I kissed someone I liked during the first verse of “Dance Tonight,” which I was hearing for the fourth time in a row, and I retreated to a classroom that afternoon, baptized in sweat and whatever a teenager imagines as love, and I let the song rattle around in my head for hours, tied to the end of countless possibilities.
And you maybe don’t need to know that the girl I kissed transferred schools shortly thereafter and we never saw each other again, and maybe the kiss was both of us having the idea of taking a big risk before the world as we knew it changed. But I’m telling you that anyway, and I’m telling you so that you know every time I hear that song I think of a moment when I was not afraid. I think of a moment when I truly escaped into the urgency that it was pulling from me.
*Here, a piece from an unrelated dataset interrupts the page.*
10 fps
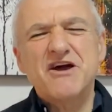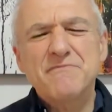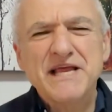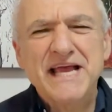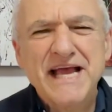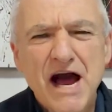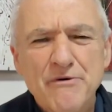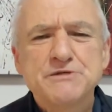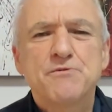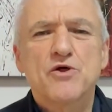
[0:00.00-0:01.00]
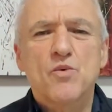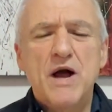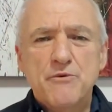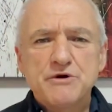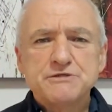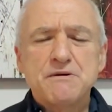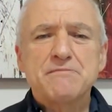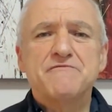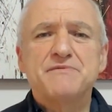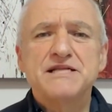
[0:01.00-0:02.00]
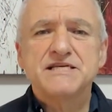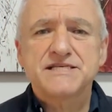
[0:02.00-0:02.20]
Yeah, I've been encouraged by the way in which people have been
It’s a song that demands that. It’s a song that asks us to do what we might do if we knew we were going to die the next day.
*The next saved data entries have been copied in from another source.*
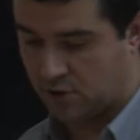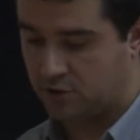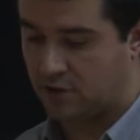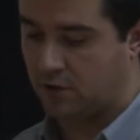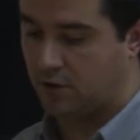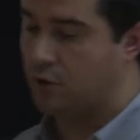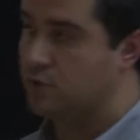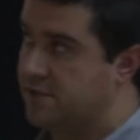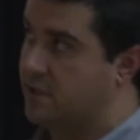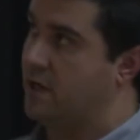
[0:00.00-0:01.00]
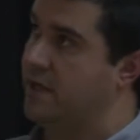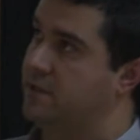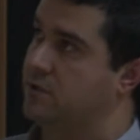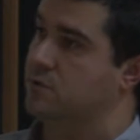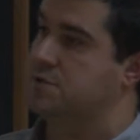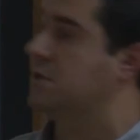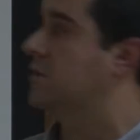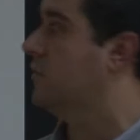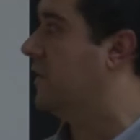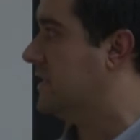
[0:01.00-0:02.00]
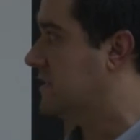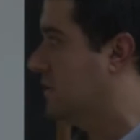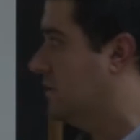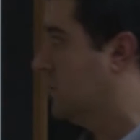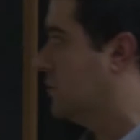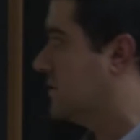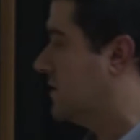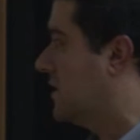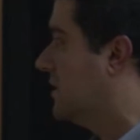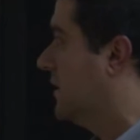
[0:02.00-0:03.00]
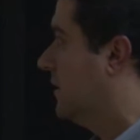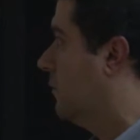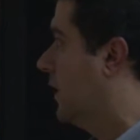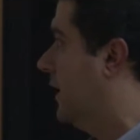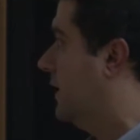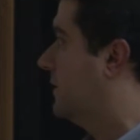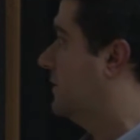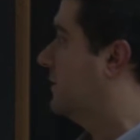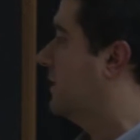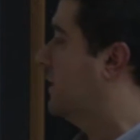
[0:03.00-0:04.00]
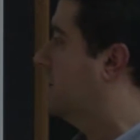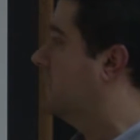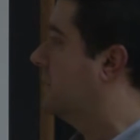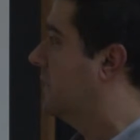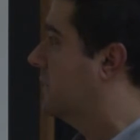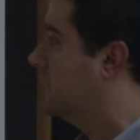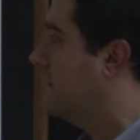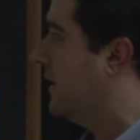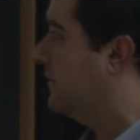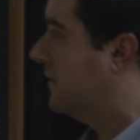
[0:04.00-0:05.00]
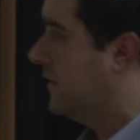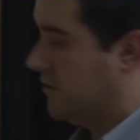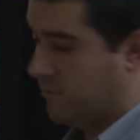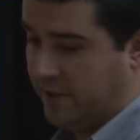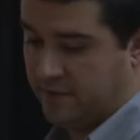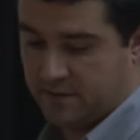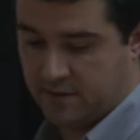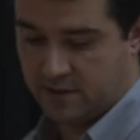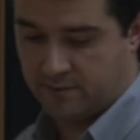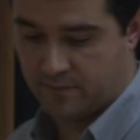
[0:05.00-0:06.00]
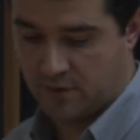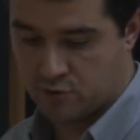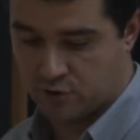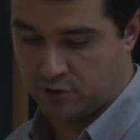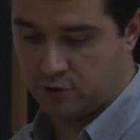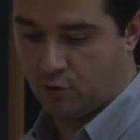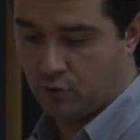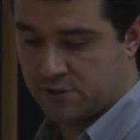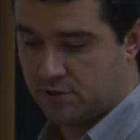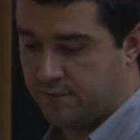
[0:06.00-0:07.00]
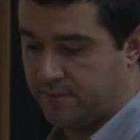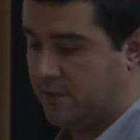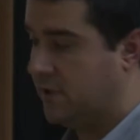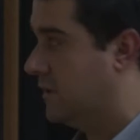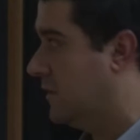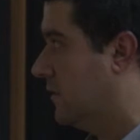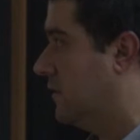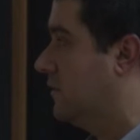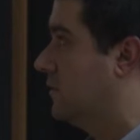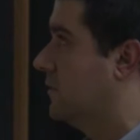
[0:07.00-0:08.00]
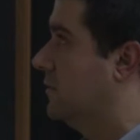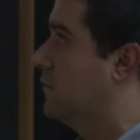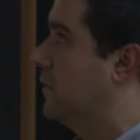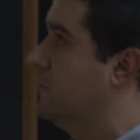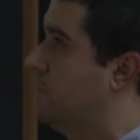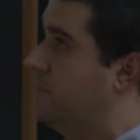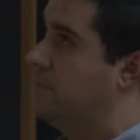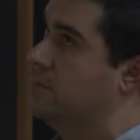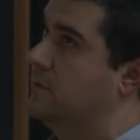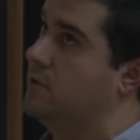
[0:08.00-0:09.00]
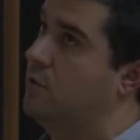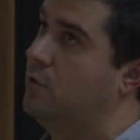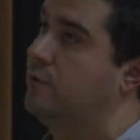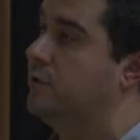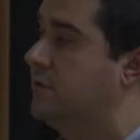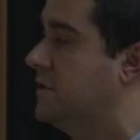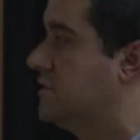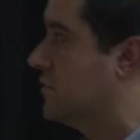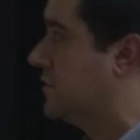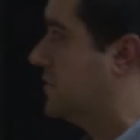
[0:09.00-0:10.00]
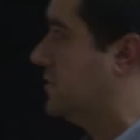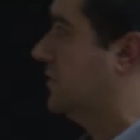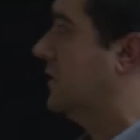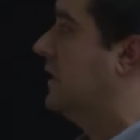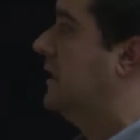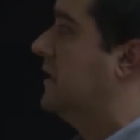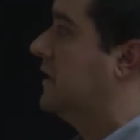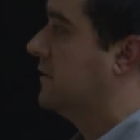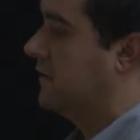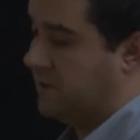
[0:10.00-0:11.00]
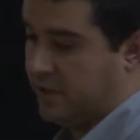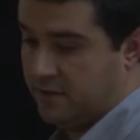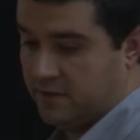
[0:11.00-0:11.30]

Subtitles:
not closely related to CQRS, and you will see why at the end. But usually talks of when you look for the resources on the internet,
Ali, what was it about Dawn Robinson that made all of us fall for her, and did you fall, as I did? As your brother Phife did when he rapped I used to have a crush on Dawn from En Vogue in “Oh My God?” It’s funny how things come full circle like this, without our even knowing. In the video for “Dance Tonight,” there is Dawn, dancing in a room full of dancers and still making it look effortless. In the video for “Don’t Mess with My Man,” there is Dawn again. There are all of you, actually. Sweaty, but just the right amount of sweaty. The kind that doesn’t seem like it would be uncomfortable during a rooftop party at the end of summer. And here I was, wanting Lucy Pearl to never end. I heard the story once about how D’Angelo was supposed to be in the band instead of Dawn, but no. I think the Gods got this one right. Something echoed down and got this one as right as it could ever have been.
Speaking of our Gods. My middle name is Muhammad—the same name that anchors your own. I sometimes thought it was because my parents ran out of cool ideas after having three children before me. I am saddled with the name of the Prophet, as you are. As many are. What a way to be part of
a religion—to have yourself named after the greatest prophet the faith has to offer.
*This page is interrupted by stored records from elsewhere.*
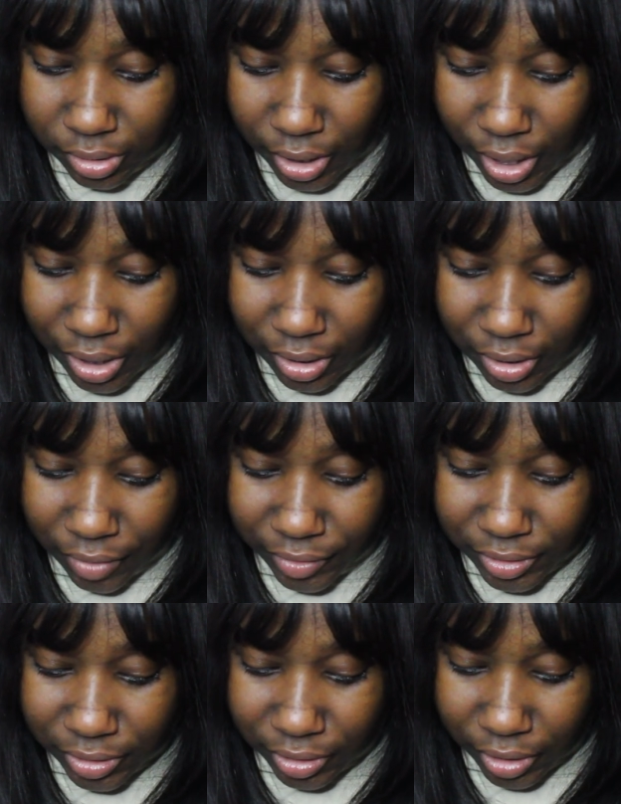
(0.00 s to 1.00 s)
it had another
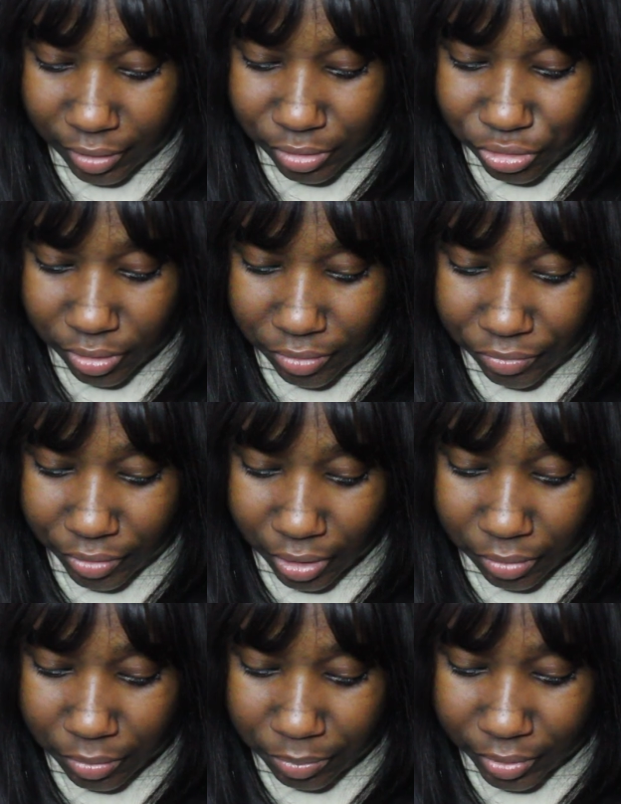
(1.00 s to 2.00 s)
sticker. I was trying to figure
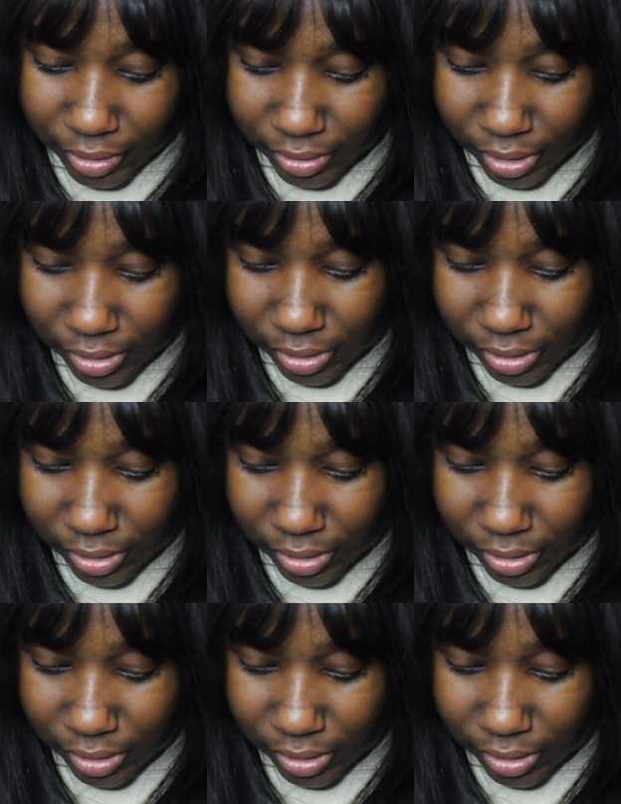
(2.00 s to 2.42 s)
out what price that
Of all the stories we hear in Muslim households—and I’m sure you’ve heard as many as I have, if not more—the one I return to most is the story of the Archangel Gabriel coming to Muhammad and demanding that he read. He couldn’t read, but the angel held him close and demanded again that he read, and the words just came to him, like they had been there all along. I don’t know where you are with your faith or if you, like me, have spent countless days, hours, and months praying and losing hope and then finding it somewhere else. But I don’t know if I’m talking about faith or God here as much as I’m talking about what it is to offer someone sight where there was no sight.
I wonder if you listen to things with your eyes closed sometimes, as I do. I am wondering if in the summer, you climb to the rooftops and put on headphones and let a world be built around you, a world better than whatever one you’re currently in. I open my windows in summer and let the breeze in while music plays. Last summer, it was hot, and not the romantic kind of hot. It was the kind of hot where you sweat and the sweat comes on heavy the minute you step out of the door. But I still opened my windows one night and just let the sweat arrive. I played the Lucy Pearl album. It’s a relic now, but you should know that when I closed my eyes, I still saw everything just as I think you intended it. It was all blue. Everything hanging under some stolen lights made newly fluorescent. A room so packed that no one could move but for their frantic dancing.